By contrast, the high-value microalgae that are used in shellfish and finfish hatcheries are generally produced in closed culture systems to exclude contaminating organisms, and they cannot be dried before use without adversely affecting their nutritional and physical properties, greatly reducing their value as feeds. Inevitably their production costs are higher, but their exceptional nutritional value justifies the extra expense. Table 2 presents typical nutritional profiles of algae produced by Reed Mariculture Inc.
Table 2. Because these algae are produced using continuous-harvest technology that maintains exponential growth, their protein and lipid contents are comparable to those provided by fish feeds.
Just as it would be senseless to arbitrarily substitute one conventional crop plant for another (e.g. potatoes for soybeans) when formulating a feed, the particular attributes of each alga must be carefully considered.
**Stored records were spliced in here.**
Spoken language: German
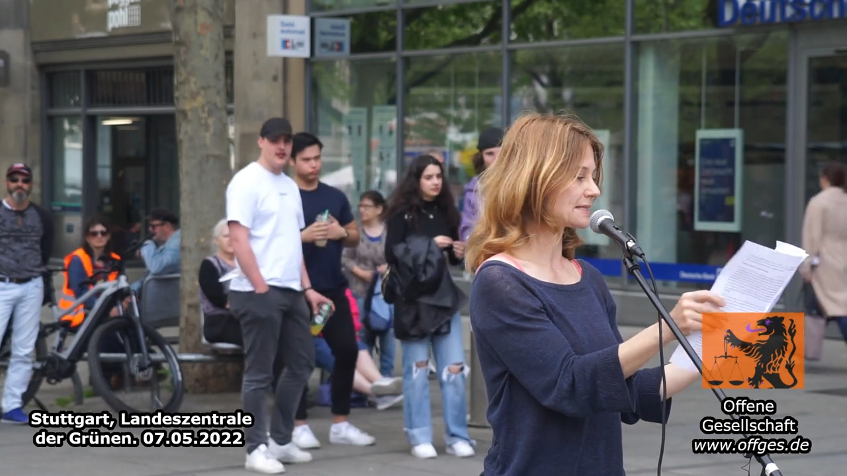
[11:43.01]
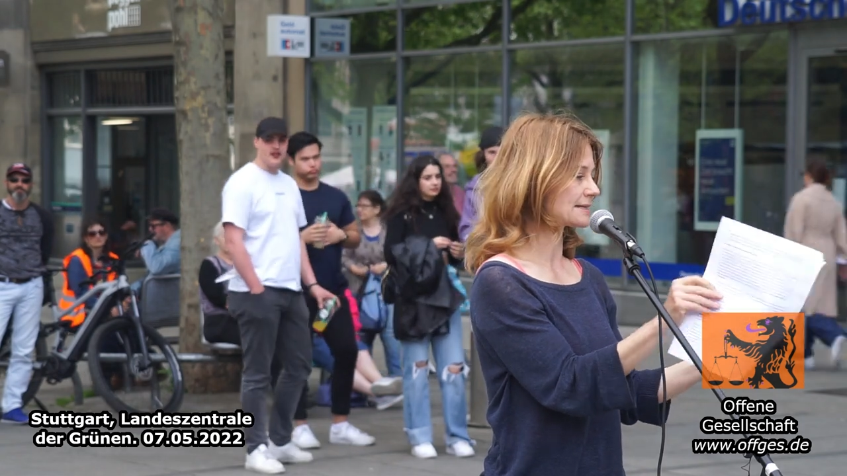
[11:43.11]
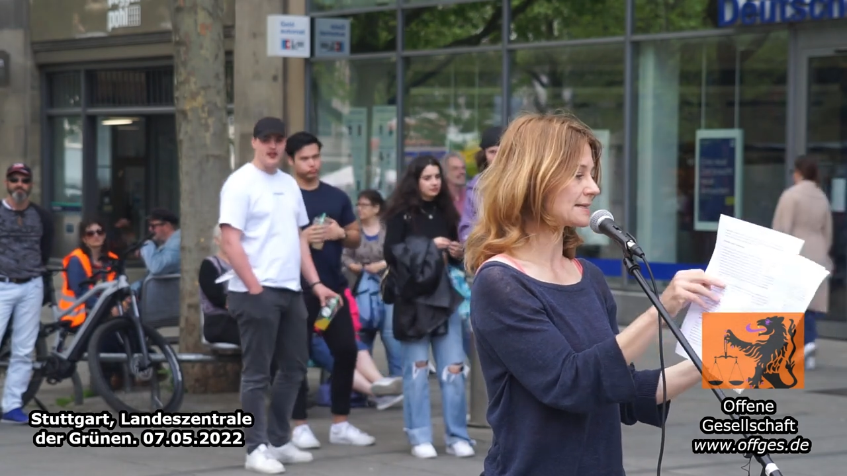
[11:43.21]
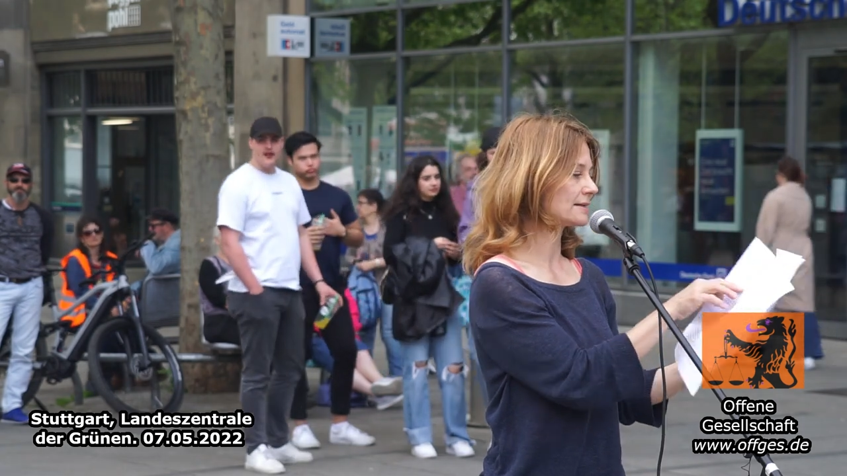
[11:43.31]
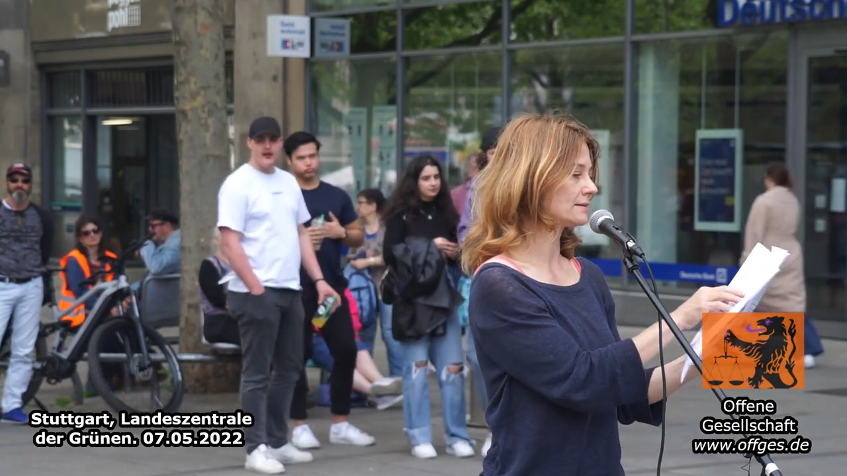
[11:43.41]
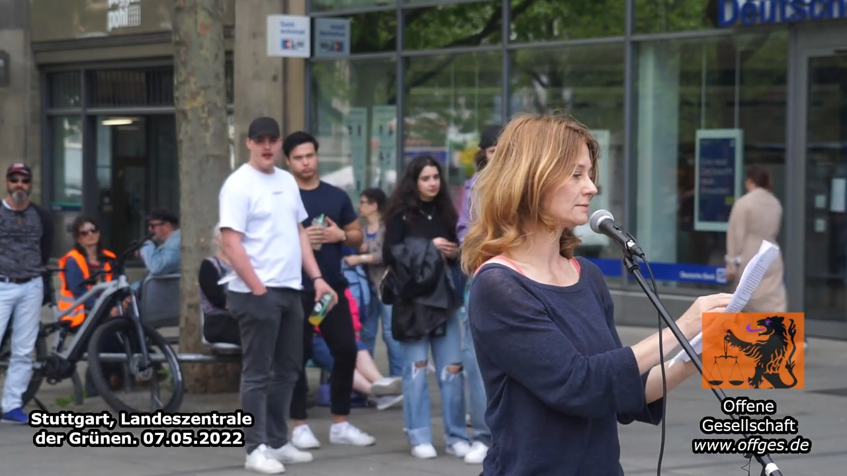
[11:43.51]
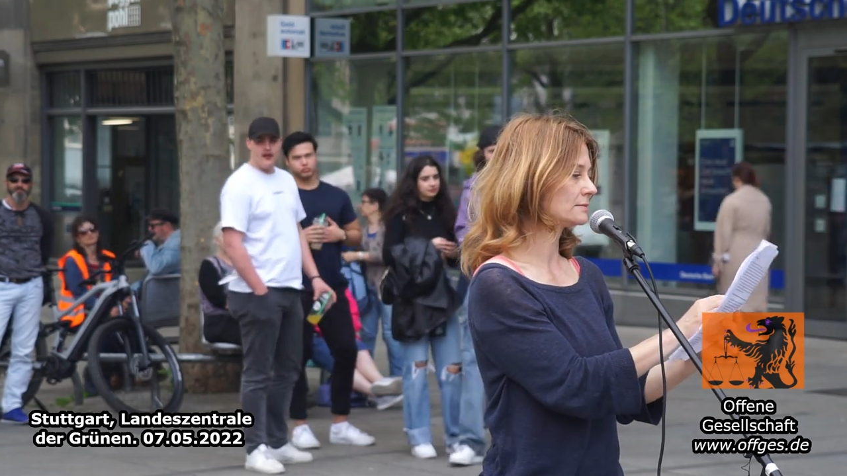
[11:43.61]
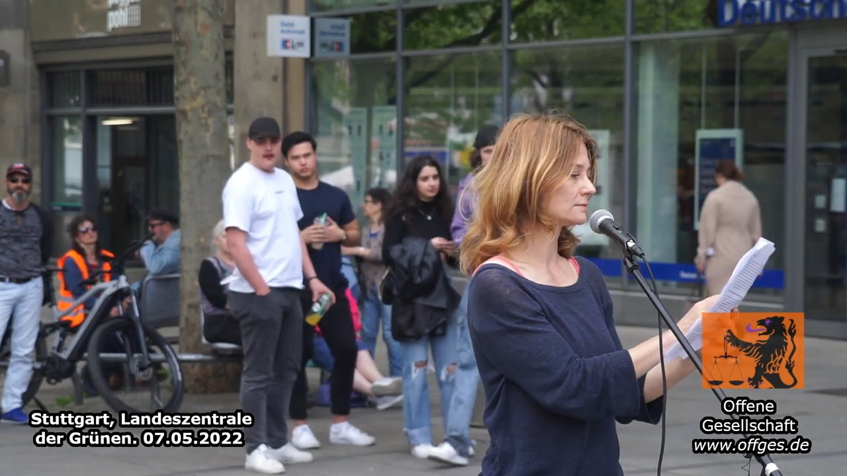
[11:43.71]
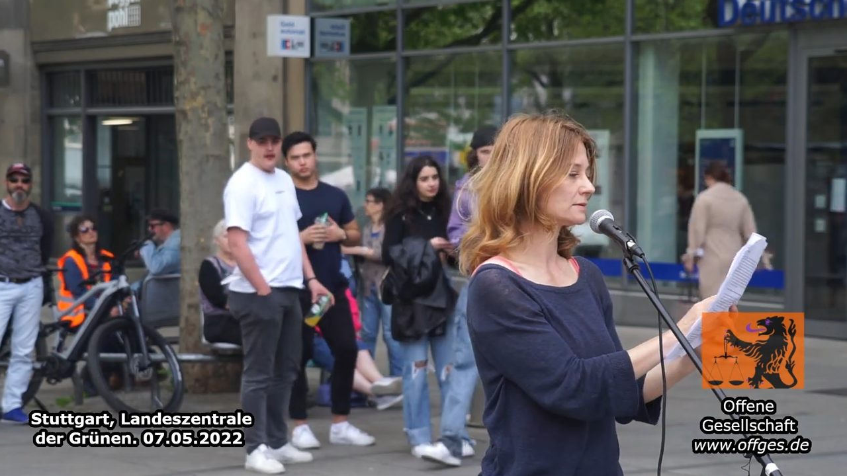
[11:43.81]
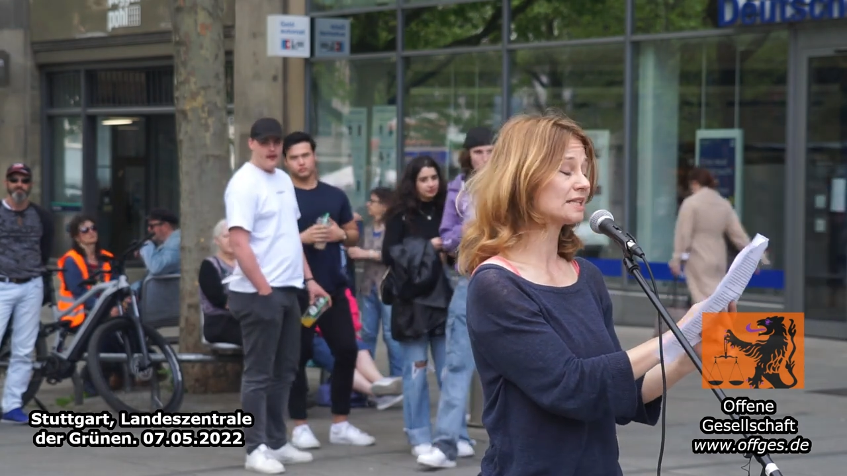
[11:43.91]
10
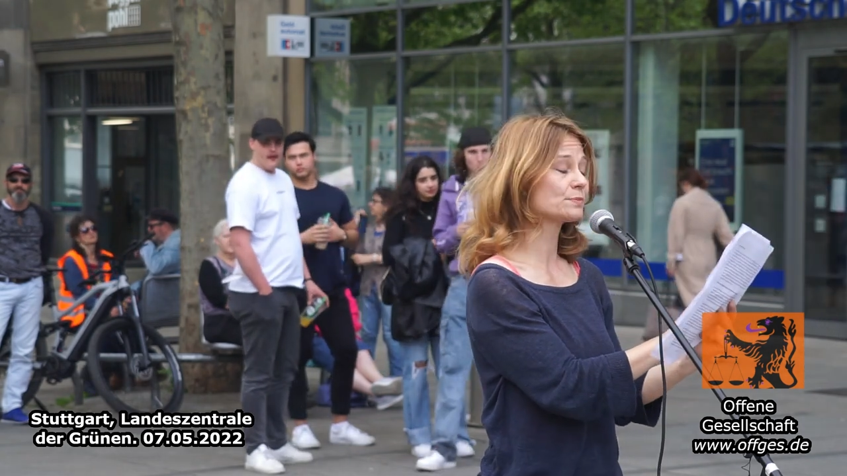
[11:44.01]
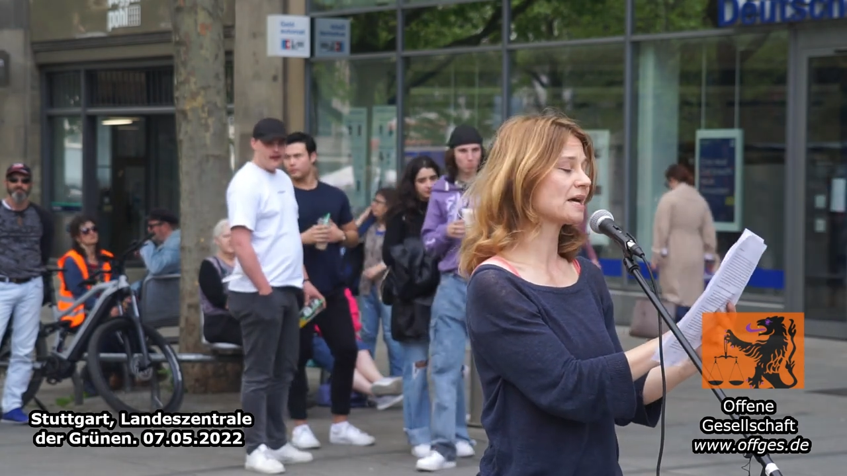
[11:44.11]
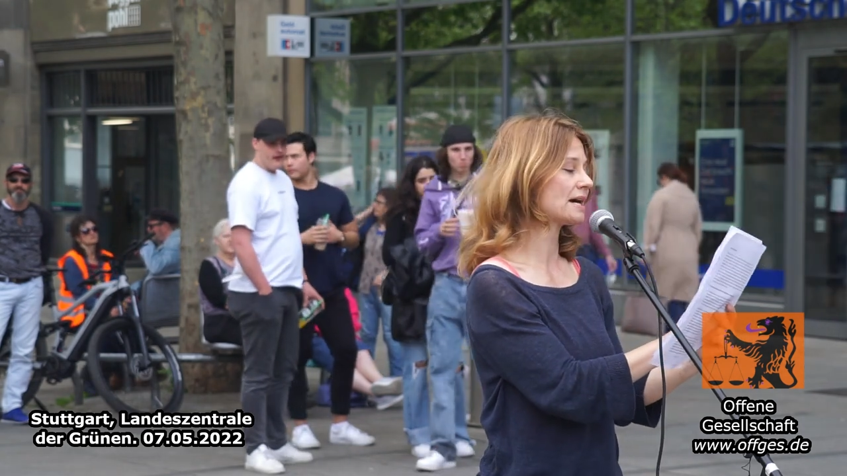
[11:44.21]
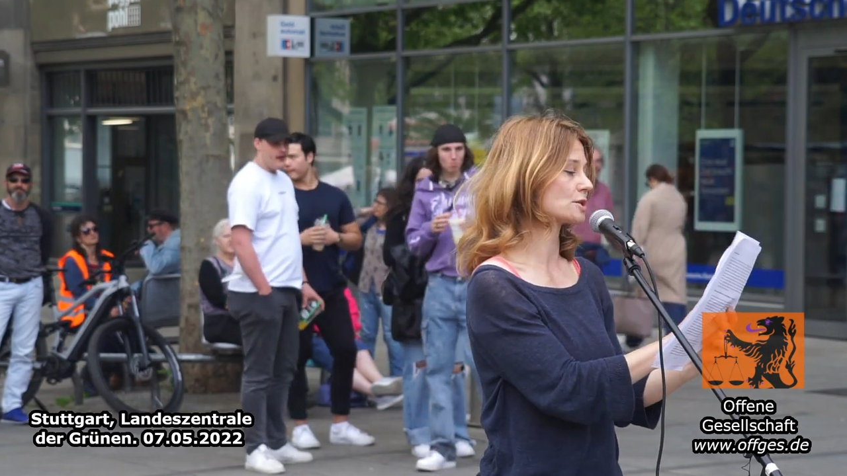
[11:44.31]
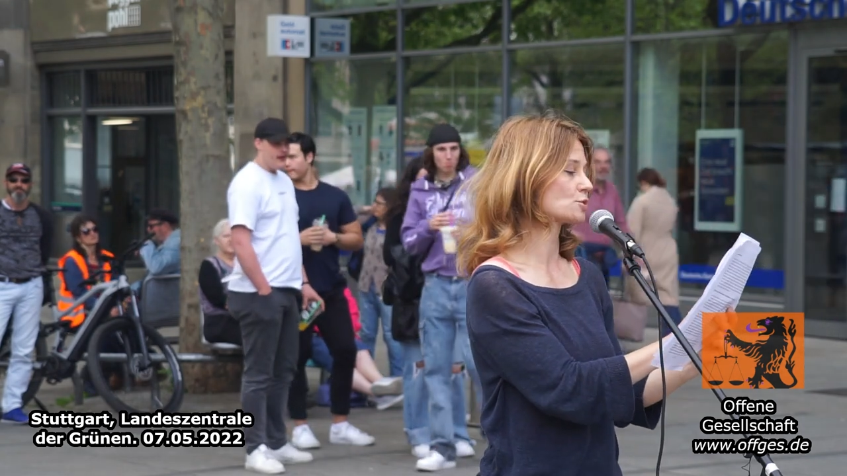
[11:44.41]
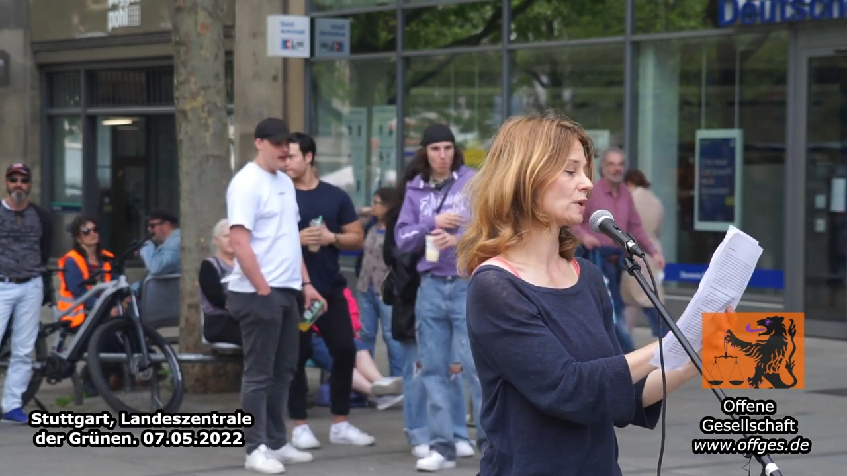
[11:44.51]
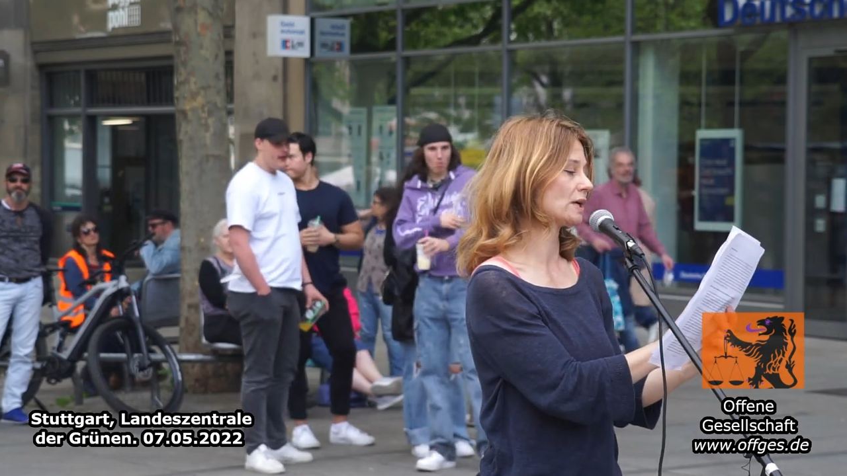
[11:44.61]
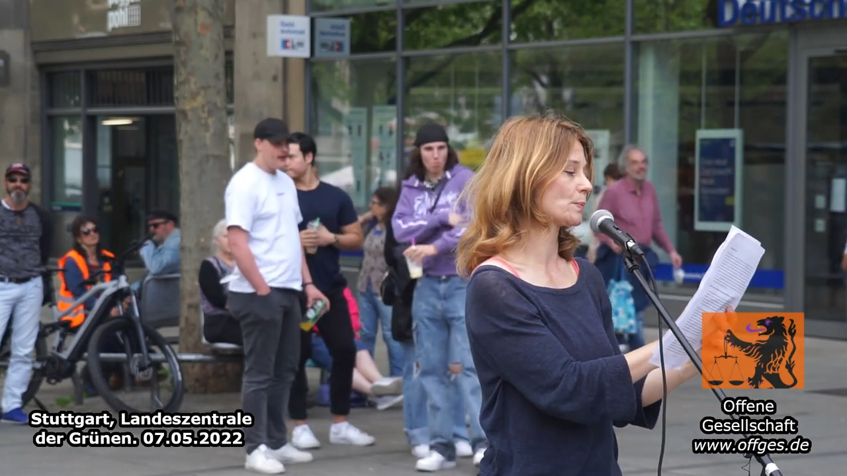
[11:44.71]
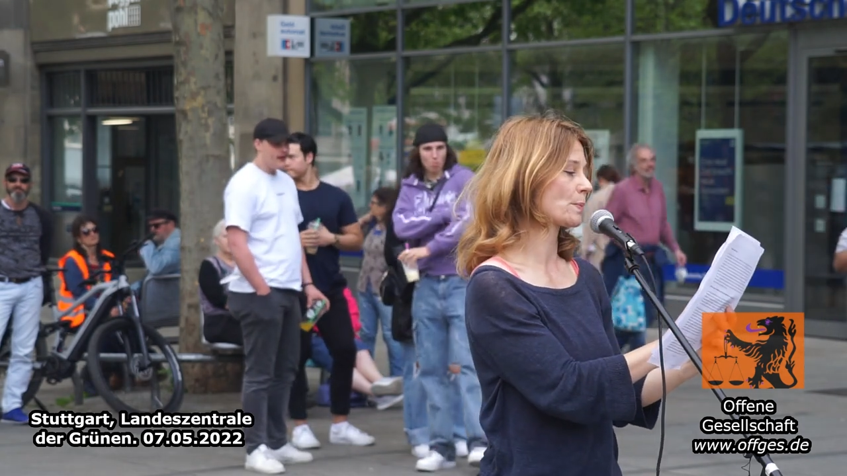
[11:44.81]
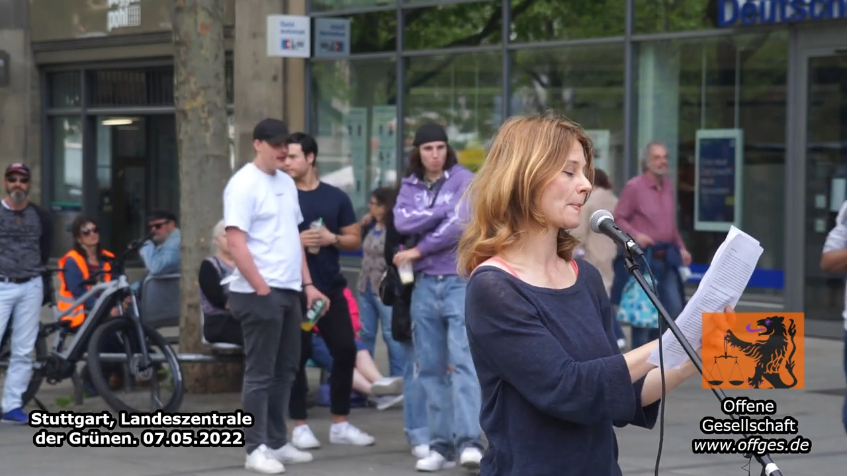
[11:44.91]
nicht beherrschbar.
In addition to the protein/amino acid profile, lipid/PUFA/sterol profile, and pigment content, there are important additional considerations.
The type and quantity of extracellular polysaccharides, which are very abundant in certain algae, can interfere with nutrient absorption, or conversely be useful binding agents in forming feed pellets. The thick cell walls of microalgae such as Chlorella can prevent absorption of the nutritional value of the cell contents. Inhibitory compounds such as the phenolics produced by some kelps, and brominated compounds produced by red algae such as Laurencia, can render an alga with an excellent nutritional analysis unsuitable for use in a feed. Depending on growth and processing conditions, algae can contain high concentrations of trace elements that may be detrimental.
Further careful study of the properties of numerous algae will be necessary in order to optimally exploit the great potential offered by this diverse group of organisms. But it is already apparent that algae will play an important part in the effort to move the formulation of fish feed “down the food chain” to a more sustainable future.